NATIONALS PARK -- A small break in the midst of the hoopla brought together $525 million in starting pitcher salary when Stephen Strasburg, Max Scherzer and Patrick Corbin said hello for the first time Friday.

Scherzer and Strasburg sat in the front row during Corbin’s press conference. Scherzer shuffled a few seats down from his original landing spot to make more space. New catcher Yan Gomes filled in to his left, Ryan Zimmerman next to him and Strasburg on his side. 

Those top three in the rotation represent Mike Rizzo’s steadfast belief. Winning in the major leagues starts with foundational pitching. Every year. All year. And in the playoffs. 

“I think bullpenning in the playoffs is much different than bullpenning in the regular season,” Rizzo told NBC Sports Washington.

“The marathon that is the 162 is, I think, dependent and driven on starting pitching. Our philosophy is, how we built what we built so far is pitching, athleticism and defense. I think being strong up the middle and being able to catch the ball as you pitch it not only improves your pitching staff but limits the outs of the other team. Pitching has always been important to us. Starting pitching I think is our key and will continue to be so and developing them and signing them is important to us.”

The Nationals view Corbin as an ascending player. Three consecutive years of ERA reduction, helped by a new breaking pitch that is sort of a curveball, vaulted Corbin to a 3.15 ERA last season and a six-year, $140 million deal with a contender this offseason. That contender is the Nationals, who have more than a half-a-billion dollars tethered to three pitchers, who will be together a minimum of the next three years.

“The payroll's the payroll,” Rizzo said. “We all have budget restrictions and payroll restrictions. We've allocated a lot of resources to our front of the rotation and I think that elite starters, middle-lineup bats and back-end relievers is where I think you spend your money and you try to get values along the periphery of your roster.”

Corbin’s second off-speed pitch pushed him toward elite status. He talked with former Arizona slugger Paul Goldschmidt about what gave him trouble. He watched Clayton Kershaw round off and drastically drop speeds with his curveball. Both made Corbin think another layer would benefit him after years of mediocre results with his changeup, which has been shelved.

Enter the curveball. In essence, it’s just a slower slider. The speed gap -- about nine mph -- couples with an arm angle and release point that directly mimics his slider. He doesn’t even change the grip. Corbin just twists his wrist ever so slightly to slow the pitch and change its shape to the plate, providing a heftier vertical break.

“The slider has always been my pitch coming up from the minor leagues,” Corbin told NBC Sports Washington.
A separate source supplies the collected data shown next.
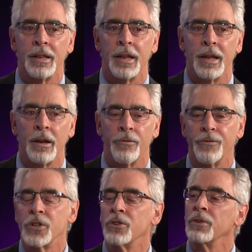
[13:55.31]
the
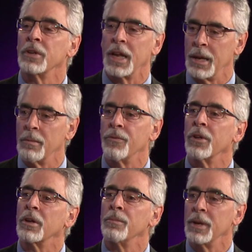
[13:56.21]
official name of
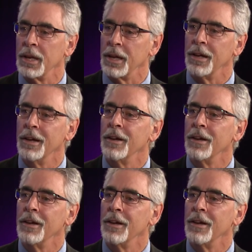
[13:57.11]
the committee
“It was a grip that my father showed me when I was really young. It’s kind of neat I was able to keep that up to this point in time. I have a great feel for it. Able to change speeds and location on the slider. Then adding a slower breaking ball helped just keeping some hitters off-balance.”
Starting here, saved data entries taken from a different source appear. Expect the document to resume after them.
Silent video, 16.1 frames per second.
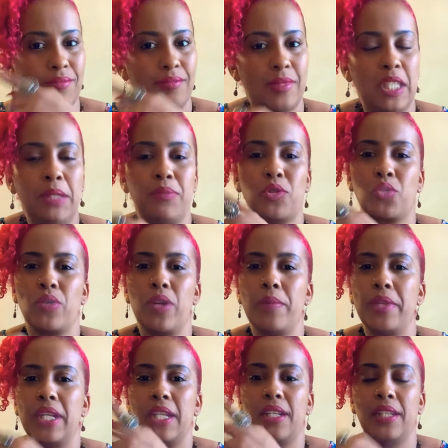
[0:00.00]
keep
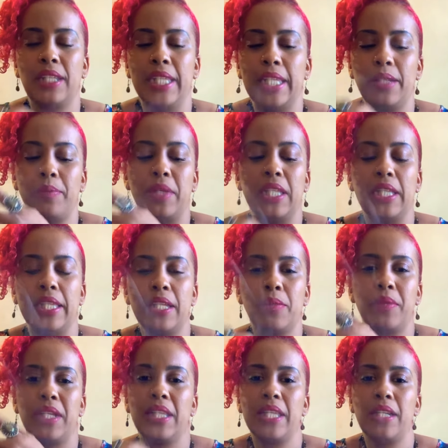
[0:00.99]
trimming it a little bit, little
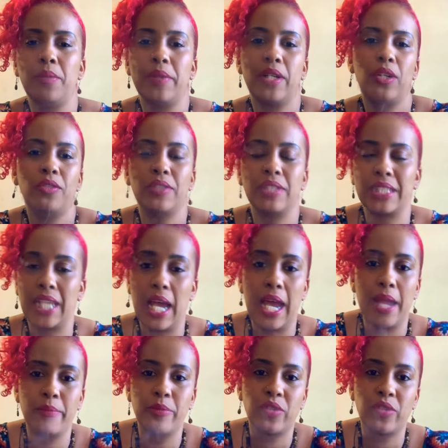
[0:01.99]
bit, little bit over time.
The length of the deal gave him assurance and critics pause. The Nationals believe Corbin’s 2018 uptick is closer to who he is as opposed to the prior two years following Tommy John surgery when he struggled.

Corbin was impressed with multiple things from the Nationals: that someone from the ownership level came to dinner with them (principal owner Mark Lerner); that they were willing to annually invest to be competitive; and, despite being an upstate New York native, Washington appealed to him and his wife, Jen, as place to be for several years.

Corbin’s presence takes a rotation that plummeted to 13th in starter ERA among National League teams last season and puts it back toward the top. Tanner Roark will slot in behind the uber-rich trio. Joe Ross and Erick Fedde are among the contenders for the final spot. Rizzo took the organization’s cash and dumped it into his annual priority. He hopes it pays them back.